Иван Петрович Кистяковский встретил нас вопросительно-недоуменным взглядом.
— Это знаменитый Нутетеин! — громко и значительно сказал я, чуточку подталкивая старика вперед, — Он только что получил звание лауреата Всероссийского конкурса. Вот его медаль.
— А, Нутетеин! — вспомнил Иван Петрович, — Как же, знаю! Известный человек. Можно сказать, гордость эскимосского народа. Проходи, старик, проходи. Дайте-ка ему большую чашку крепкого чая! Любишь крепкий чай, товарищ Нутетеин? Вижу, вижу — любишь… А по-русски говоришь? Вот это нехорошо, пора научиться… Давно ведь общаешься с русскими…
Во всем этом суетливом обращении было столько покровительственного снисхождения, что мне стало противно. Но покинуть Нутетеина и не мог, и, кроме этого, надо было помочь ему улететь в Улак.
— Нутетеин хотел бы полететь с вами, — сказал я, и Иван Петрович начальственным басом прервал меня:
— Какой разговор! Как не взять такого знаменитого человека! Пусть летит. И никаких билетов ему не надо!
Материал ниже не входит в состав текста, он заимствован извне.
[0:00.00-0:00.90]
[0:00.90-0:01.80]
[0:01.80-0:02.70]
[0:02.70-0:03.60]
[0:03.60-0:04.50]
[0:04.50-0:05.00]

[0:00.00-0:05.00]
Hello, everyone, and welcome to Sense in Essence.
У нас — спецрейс.
Я перевел сказанное Нутетеину, и у него от радости и благодарности заблестели глаза.
А тем временем Иван Петрович Кистяковский продолжал поглядывать на нас умиленно-покровительственным взором и разглагольствовать перед военными:
— Вы можете себе представить, чтобы еще лет тридцать−сорок назад простой чукча или эскимос могли вот так запросто слетать в Москву? Вот ты, эскимос, скажи, что тебе больше всего поправилось в Москве?
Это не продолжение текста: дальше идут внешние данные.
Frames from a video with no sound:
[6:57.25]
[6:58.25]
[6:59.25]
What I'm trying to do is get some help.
Я перевел вопрос Нутетеину, и тот ответил по-чукотски:
— Ыннпатал колё нъэкнмлюйгым Москвак, коле ынкы мимыл! Ынпатал нывилыткукинэт!
Я сказал:
— Нутетеин говорит, что Москва — столица нашей страны…
— Верно! — одобрительно кивнул Иван Петрович.
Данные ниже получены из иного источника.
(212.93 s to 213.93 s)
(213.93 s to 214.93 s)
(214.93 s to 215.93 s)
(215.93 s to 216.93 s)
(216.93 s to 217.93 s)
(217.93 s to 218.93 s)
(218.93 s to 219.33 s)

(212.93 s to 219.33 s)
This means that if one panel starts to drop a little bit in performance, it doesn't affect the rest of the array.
— Нутетеин также отметил, — продолжал я, увлекшись необоримым мстительным чувством, — что Москва — центр высокой культуры, передовой научной мысли и технического прогресса…
— Совершенно верно! — Иван Петрович победно посмотрел на важных военных пассажиров.
Но тут пошел начальник аэропорта и объявил:
— Товарищи! Ваш вертолет готов!
Мы с Нутетеином поспешили вместе со всеми к вертолету, стараясь не отставать, держаться как можно ближе, чтобы всем было видно — мы тоже из этих самых, для которых приготовлен спецрейс.
— Вы слышали? А? — продолжал на ходу Иван Петрович, — Что сказал эскимос? Удивительно! Вот я слушал его и думал: как выросли наши эскимосы, как далеко ушли вперед от своего темного, проклятого прошлого! А как еще иначе мог сказать наш советский эскимос? Только так!
Потом мы рассаживались в полусумрачном, неуютном чреве вертолета. Мы с Нутетеином ближе к хвосту, рядом с ярко-желтой емкостью для дополнительного горючего.
Иван Петрович все что-то возбужденно доказывал, кидая время от времени на нас свои умиленно-покровительственные взгляды. Но уже крутились лопасти вертолета, шум и грохот заглушали голоса.
Нутетеин сидел счастливый, тихо улыбался сам себе. Он держал на коленях зачехленный бубен, а в ногах поставил видавший виды потрепанный чемоданчик.
Вот вертолет вздрогнул, подпрыгнул и оторвался от земли, как-то боком, словно подбитая птица, полетел над поблескивающим талыми лужицами заливом Святого Лаврентия, набрал высоту и промчался, оставив по правому борту домики Нунэкмуна.
Потом под нашим вертолетом возник покрытый торосами океан. Полет проходил над знакомыми берегами, и каждая бухточка, каждый поворот извилистой береговой линии рождали воспоминания о трудной, но счастливой жизни.
Я смотрел на одухотворенное, успокоившееся лицо старого эскимоса и вспоминал то, что он сказал о Москве.
— Москва — прекрасный город! Как большой магазин! Все стоят в очередях, но главное — достать там выпивку не составляет никакого труда!
Наконец показался Улак, и наш вертолет пошел на снижение.
У Оленьего озера
Вечер, освещенный низким мягким солнечным светом, незаметно перешел в утро, и обновленное коротким отдыхом солнце стремительно вынырнуло из-за зеленой сопки. Оно было яркое, ослепительно раскаленное и казалось совсем другим, нежели вчера, словно за ночь успело умыться и вытереться белым, пушистым облаком.
Озеро заиграло, засветилось, и по солнечной дорожке вслед за матерью поплыл и маленькие пушистые утята. Громкий плеск возвестил о том, что и рыба проснулась, поднялась из мягкой илистой глубины наверх, ближе к животворным лучам.